### WHAT THE EXERCISE ASKS
Among the entries below, only the lines from the one with "Frames from a" through the one with "[00:00:01.25]" are wanted, reproduced exactly. Pictures are not wanted.

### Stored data
══════
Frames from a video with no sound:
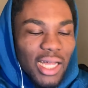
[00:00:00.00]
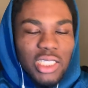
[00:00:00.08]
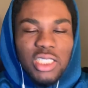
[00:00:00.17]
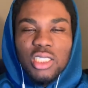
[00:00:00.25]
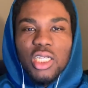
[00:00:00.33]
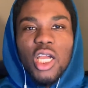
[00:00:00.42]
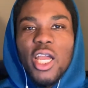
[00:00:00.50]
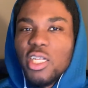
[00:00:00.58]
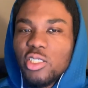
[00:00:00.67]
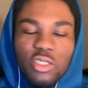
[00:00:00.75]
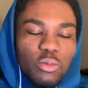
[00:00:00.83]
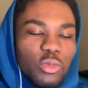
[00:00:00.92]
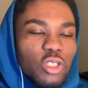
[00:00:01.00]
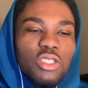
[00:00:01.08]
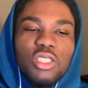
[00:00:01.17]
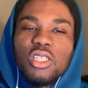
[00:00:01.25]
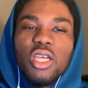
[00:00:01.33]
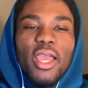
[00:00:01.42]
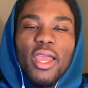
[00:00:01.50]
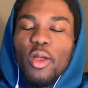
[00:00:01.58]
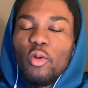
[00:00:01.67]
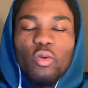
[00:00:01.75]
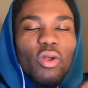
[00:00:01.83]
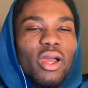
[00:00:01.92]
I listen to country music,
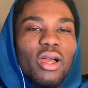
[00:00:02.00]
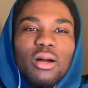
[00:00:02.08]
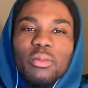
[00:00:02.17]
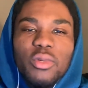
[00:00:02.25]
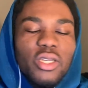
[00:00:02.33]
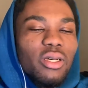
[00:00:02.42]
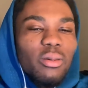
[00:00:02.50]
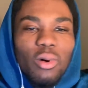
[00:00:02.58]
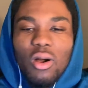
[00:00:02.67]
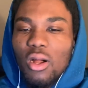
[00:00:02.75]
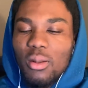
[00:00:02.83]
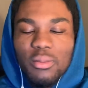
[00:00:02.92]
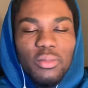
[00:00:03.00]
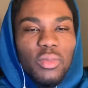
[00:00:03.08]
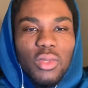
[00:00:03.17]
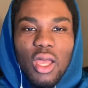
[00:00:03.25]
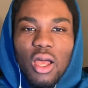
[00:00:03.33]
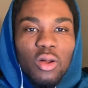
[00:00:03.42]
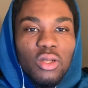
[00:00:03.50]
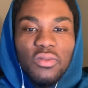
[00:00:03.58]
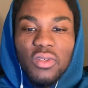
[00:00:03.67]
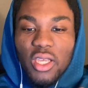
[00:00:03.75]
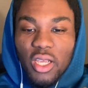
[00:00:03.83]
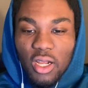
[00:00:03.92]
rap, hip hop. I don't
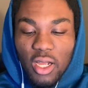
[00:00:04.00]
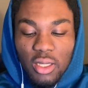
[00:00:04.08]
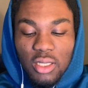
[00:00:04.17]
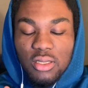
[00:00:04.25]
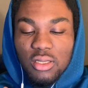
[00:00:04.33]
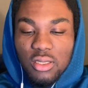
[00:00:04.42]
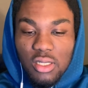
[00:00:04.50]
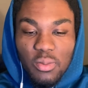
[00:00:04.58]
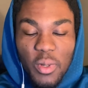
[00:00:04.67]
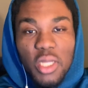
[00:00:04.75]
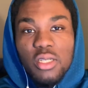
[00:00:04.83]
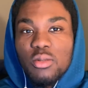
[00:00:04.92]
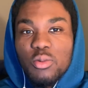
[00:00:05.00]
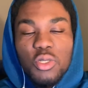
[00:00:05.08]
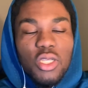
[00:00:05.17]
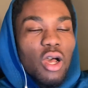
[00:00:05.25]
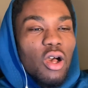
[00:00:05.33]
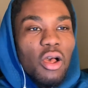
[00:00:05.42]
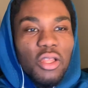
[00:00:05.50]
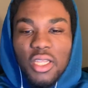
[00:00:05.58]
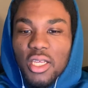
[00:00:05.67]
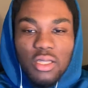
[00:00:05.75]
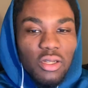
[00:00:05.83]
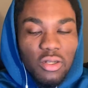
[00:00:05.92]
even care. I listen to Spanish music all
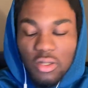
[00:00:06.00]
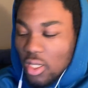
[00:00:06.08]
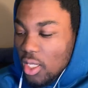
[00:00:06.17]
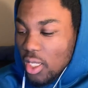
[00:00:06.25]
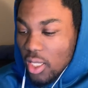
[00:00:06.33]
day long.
══════
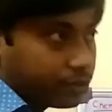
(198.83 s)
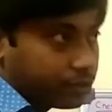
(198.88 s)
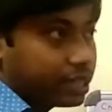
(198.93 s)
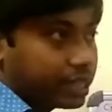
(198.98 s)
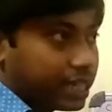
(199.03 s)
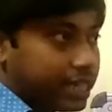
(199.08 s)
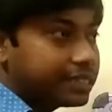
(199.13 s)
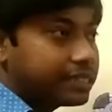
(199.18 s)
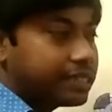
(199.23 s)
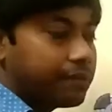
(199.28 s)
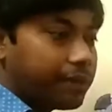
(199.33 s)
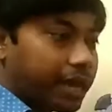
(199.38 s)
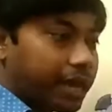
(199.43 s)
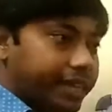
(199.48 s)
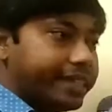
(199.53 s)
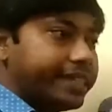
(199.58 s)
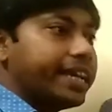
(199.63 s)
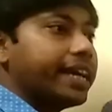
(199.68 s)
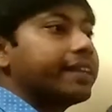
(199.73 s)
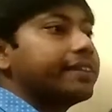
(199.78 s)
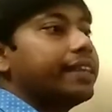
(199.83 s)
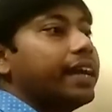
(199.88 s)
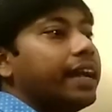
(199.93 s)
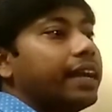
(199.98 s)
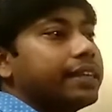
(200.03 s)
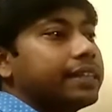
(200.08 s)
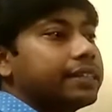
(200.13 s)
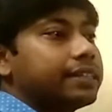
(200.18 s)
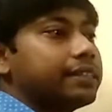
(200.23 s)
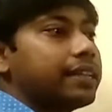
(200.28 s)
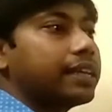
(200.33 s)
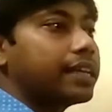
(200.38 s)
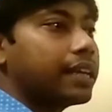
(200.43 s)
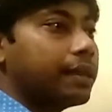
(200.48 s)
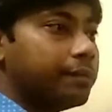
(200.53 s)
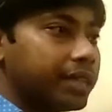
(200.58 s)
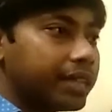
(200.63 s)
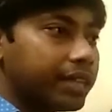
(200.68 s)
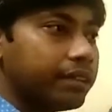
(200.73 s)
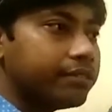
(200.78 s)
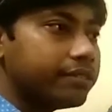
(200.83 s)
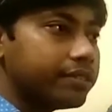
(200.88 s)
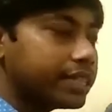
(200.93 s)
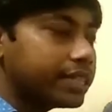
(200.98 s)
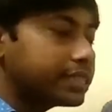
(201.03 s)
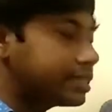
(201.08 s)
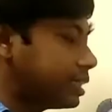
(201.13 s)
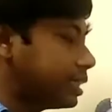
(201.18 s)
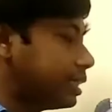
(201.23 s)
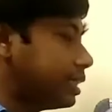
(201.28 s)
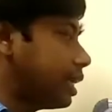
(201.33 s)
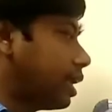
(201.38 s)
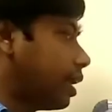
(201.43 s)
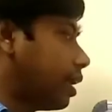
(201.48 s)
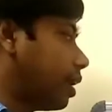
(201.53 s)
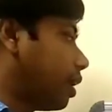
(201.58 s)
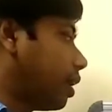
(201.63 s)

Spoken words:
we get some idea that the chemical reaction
══════
### TASK RESPONSE
Frames from a video with no sound:
[00:00:00.00]
[00:00:00.08]
[00:00:00.17]
[00:00:00.25]
[00:00:00.33]
[00:00:00.42]
[00:00:00.50]
[00:00:00.58]
[00:00:00.67]
[00:00:00.75]
[00:00:00.83]
[00:00:00.92]
[00:00:01.00]
[00:00:01.08]
[00:00:01.17]
[00:00:01.25]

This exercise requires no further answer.